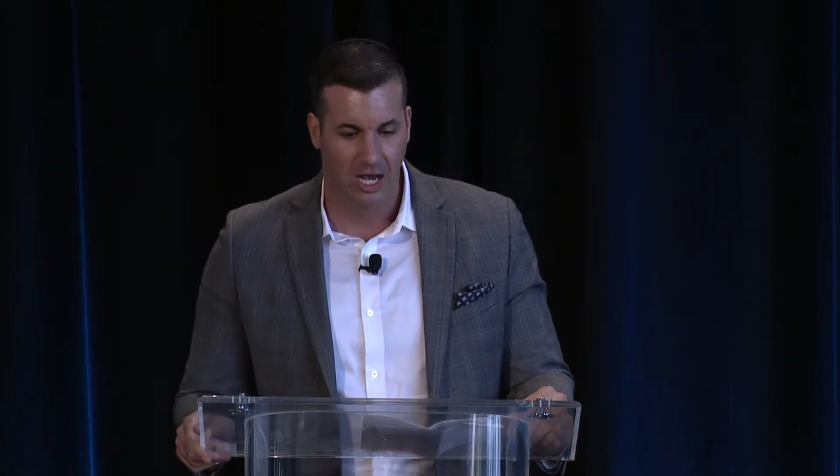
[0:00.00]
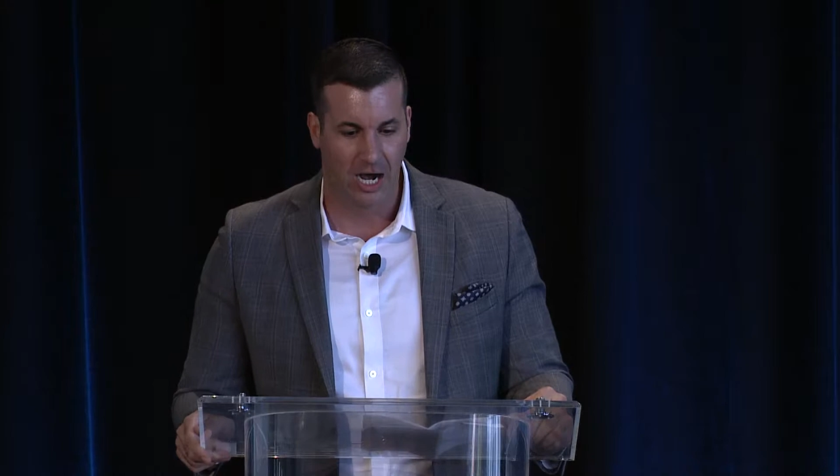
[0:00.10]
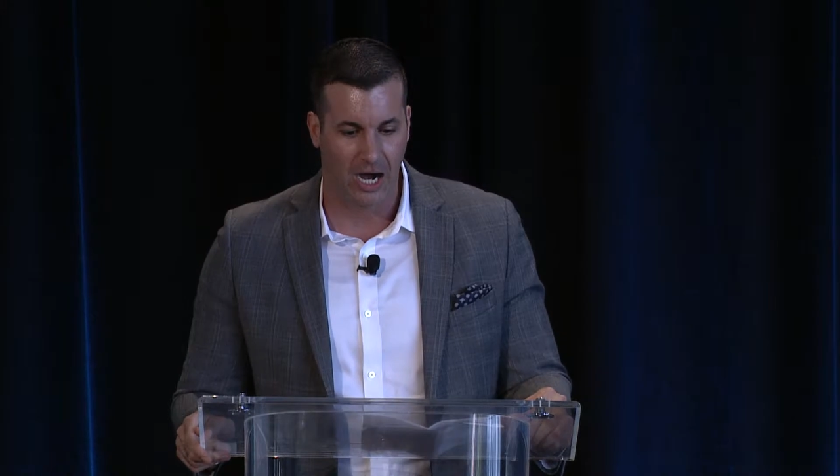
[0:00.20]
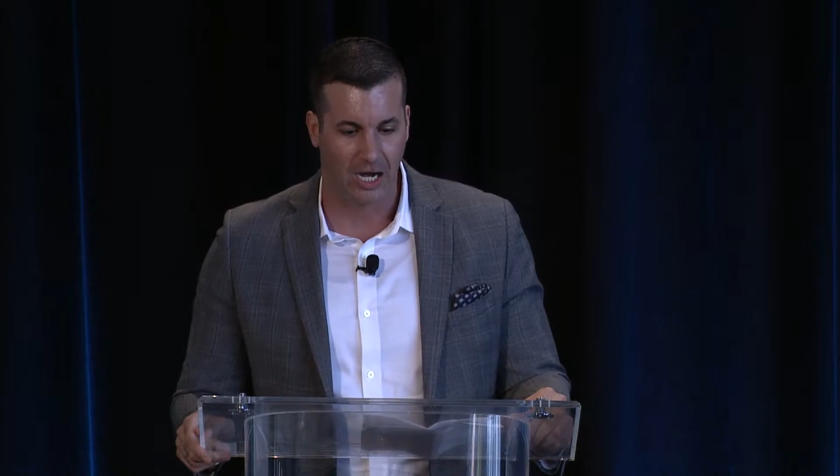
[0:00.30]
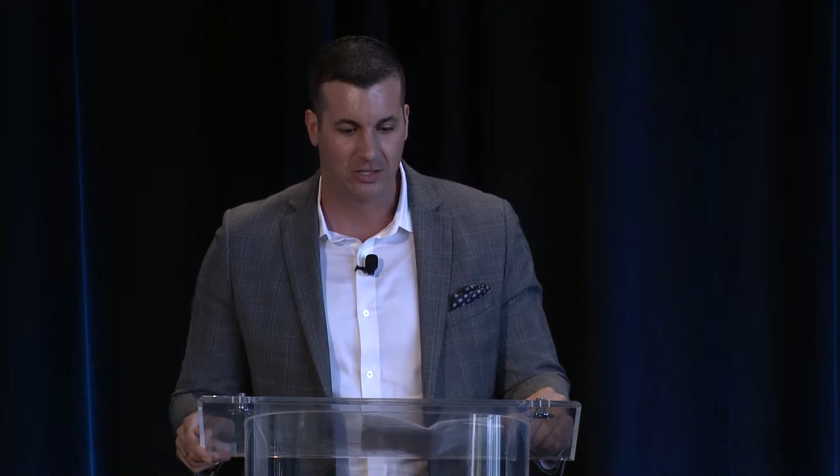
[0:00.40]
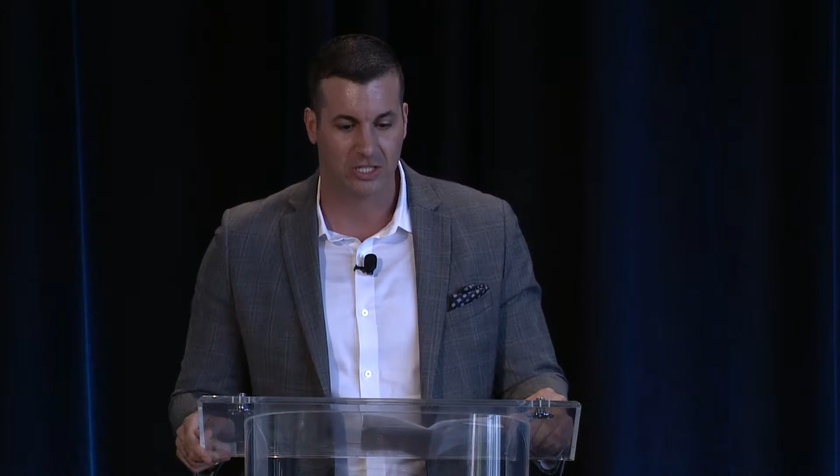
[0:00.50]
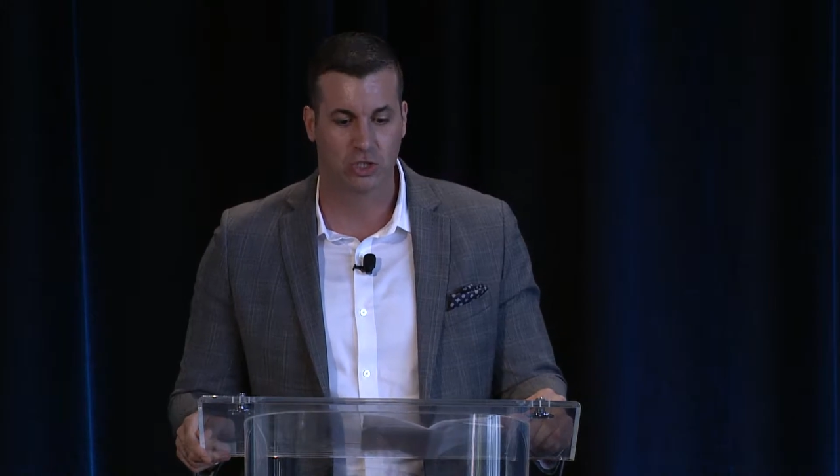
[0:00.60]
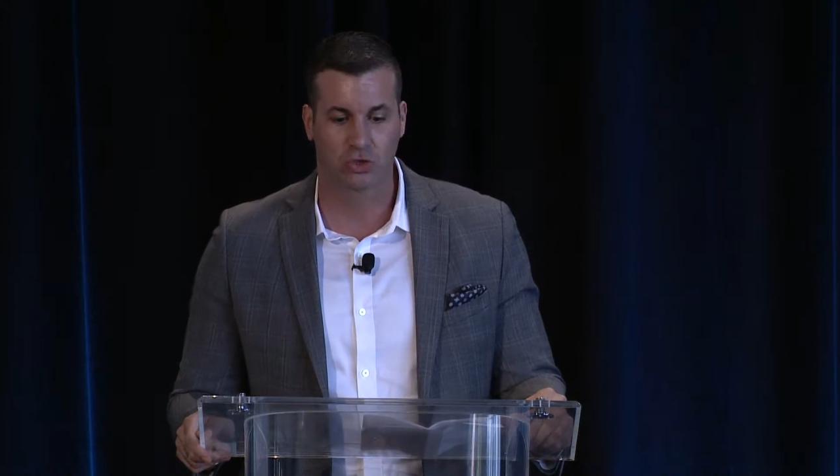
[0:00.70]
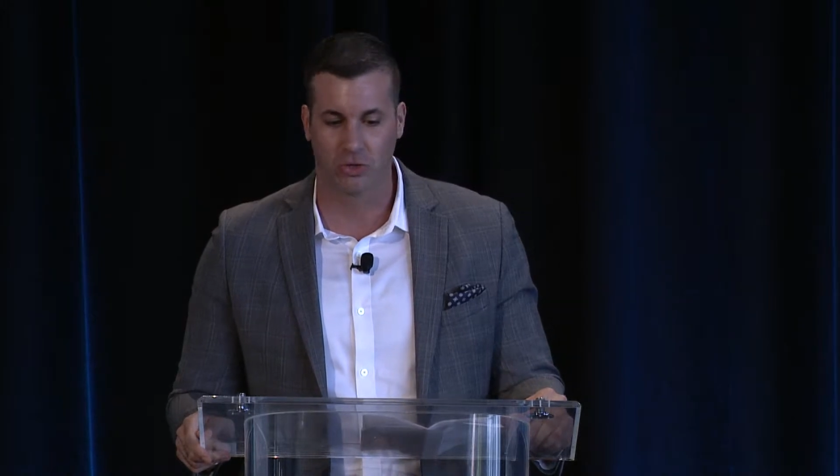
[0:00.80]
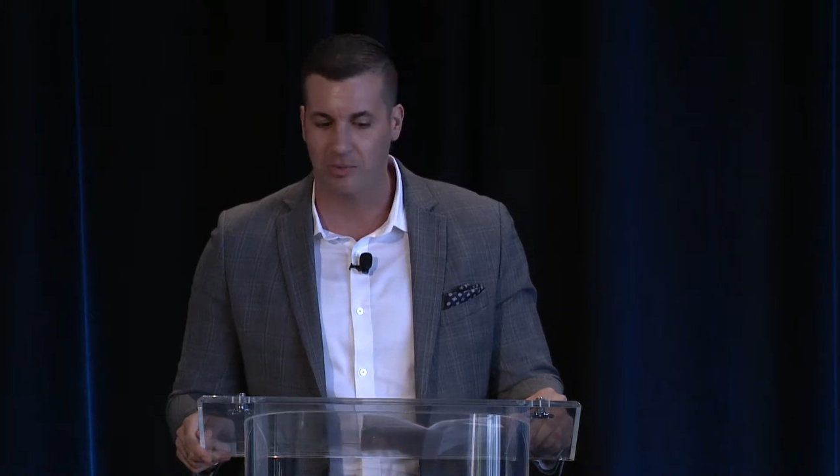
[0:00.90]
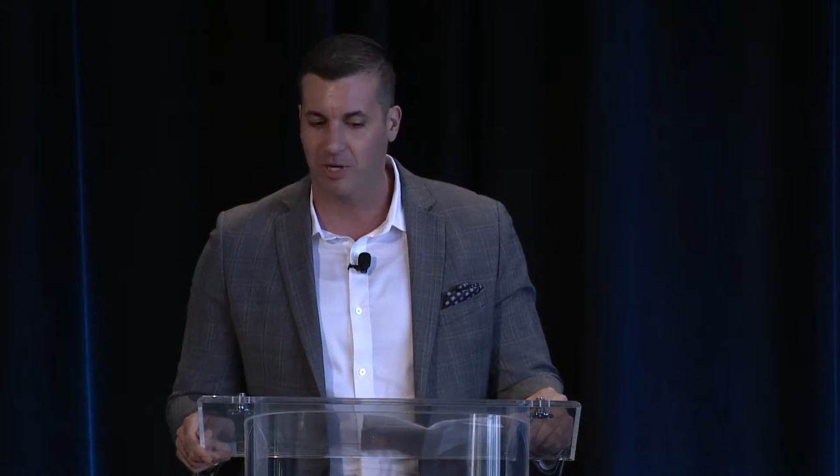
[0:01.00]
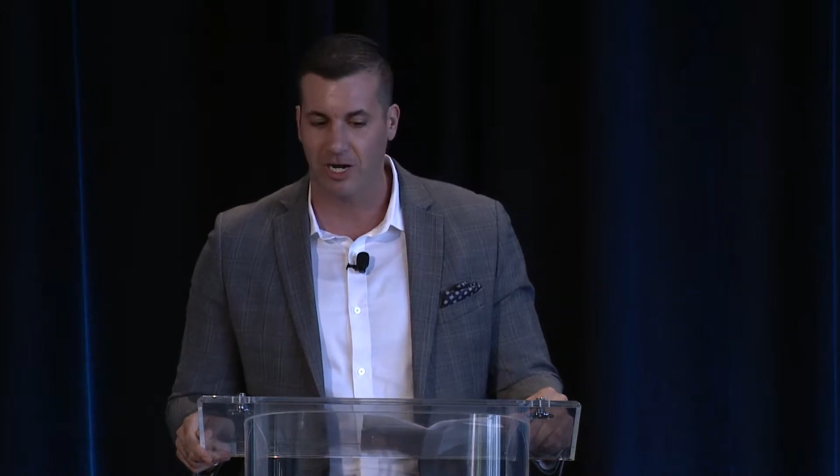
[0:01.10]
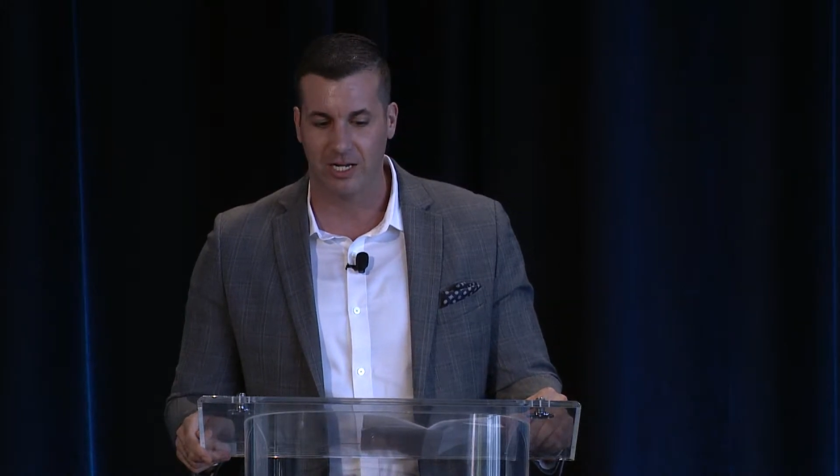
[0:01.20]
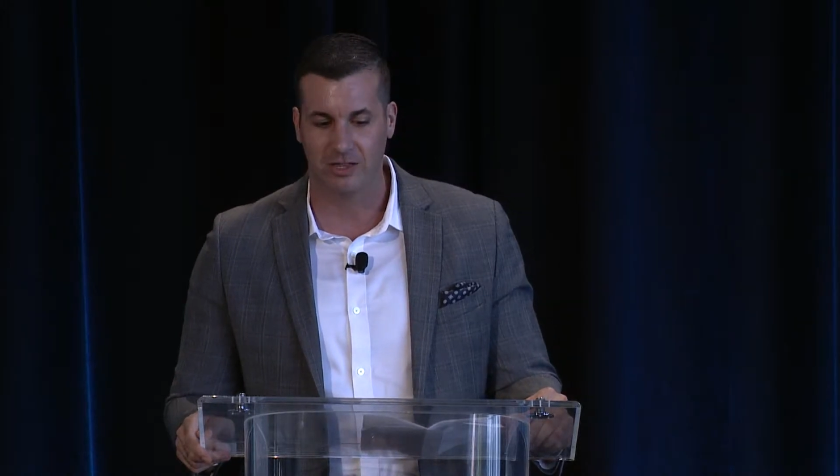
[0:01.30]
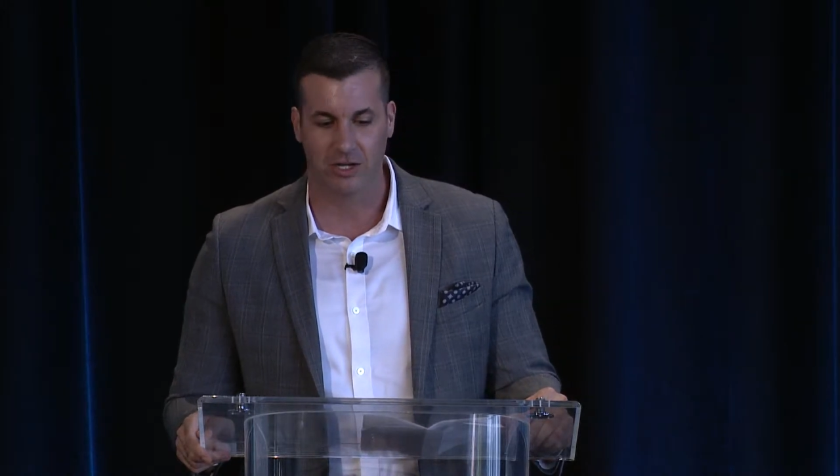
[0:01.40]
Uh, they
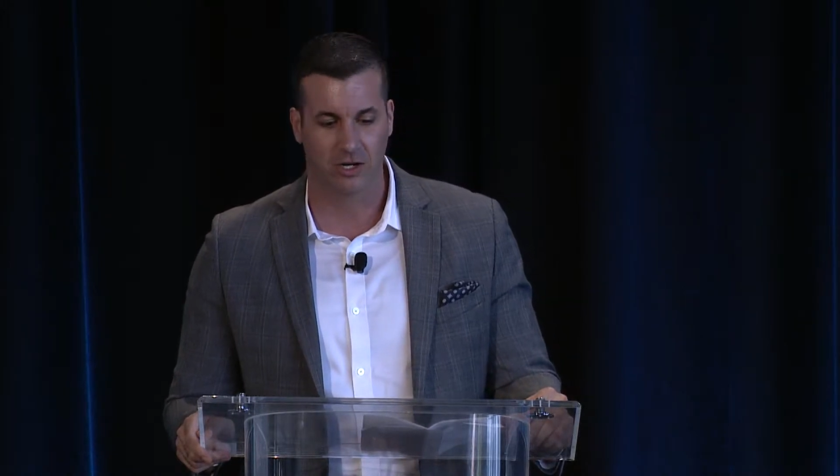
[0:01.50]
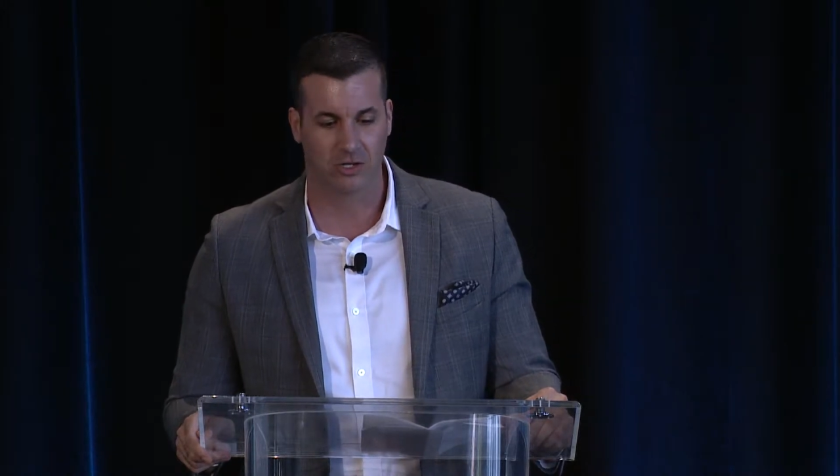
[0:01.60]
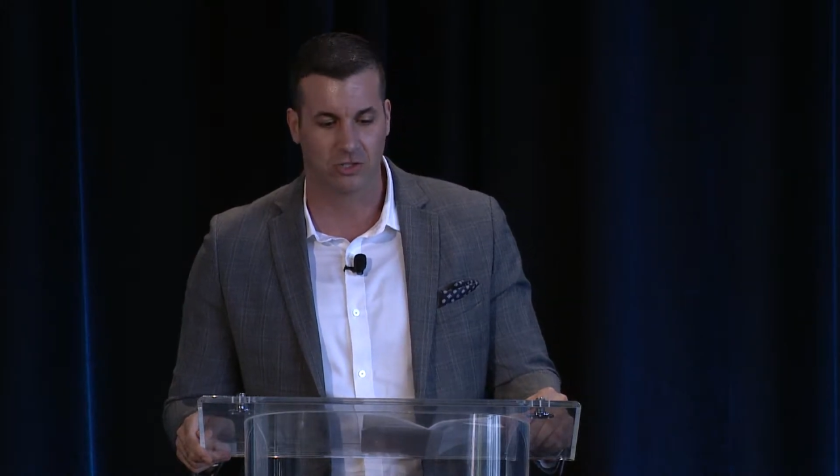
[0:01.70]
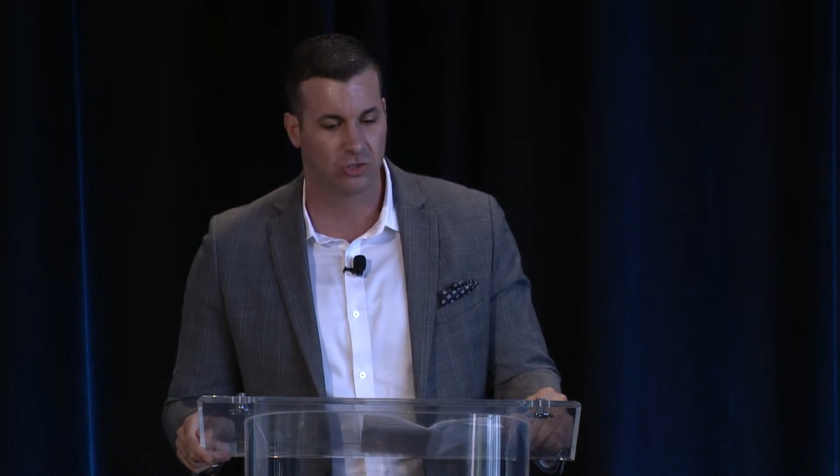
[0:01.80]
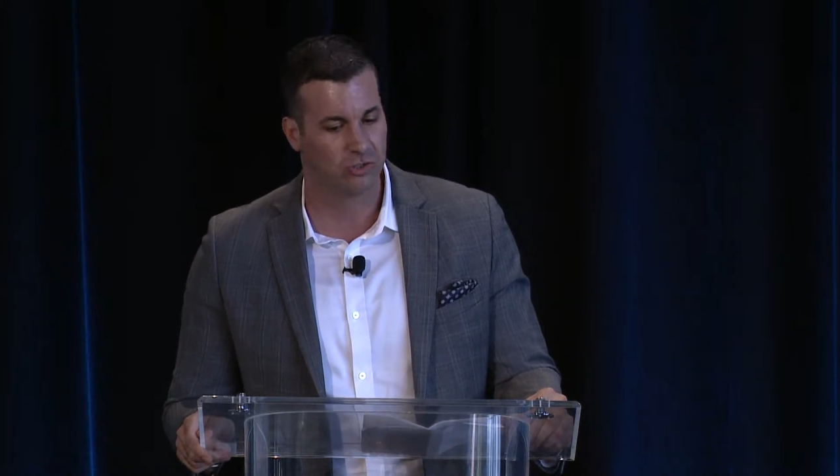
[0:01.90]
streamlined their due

YOUR TASK
Every line in the data above needs to be given again exactly, pictures aside.

ANSWER BOX
[0:00.00]
[0:00.10]
[0:00.20]
[0:00.30]
[0:00.40]
[0:00.50]
[0:00.60]
[0:00.70]
[0:00.80]
[0:00.90]
[0:01.00]
[0:01.10]
[0:01.20]
[0:01.30]
[0:01.40]
Uh, they
[0:01.50]
[0:01.60]
[0:01.70]
[0:01.80]
[0:01.90]
streamlined their due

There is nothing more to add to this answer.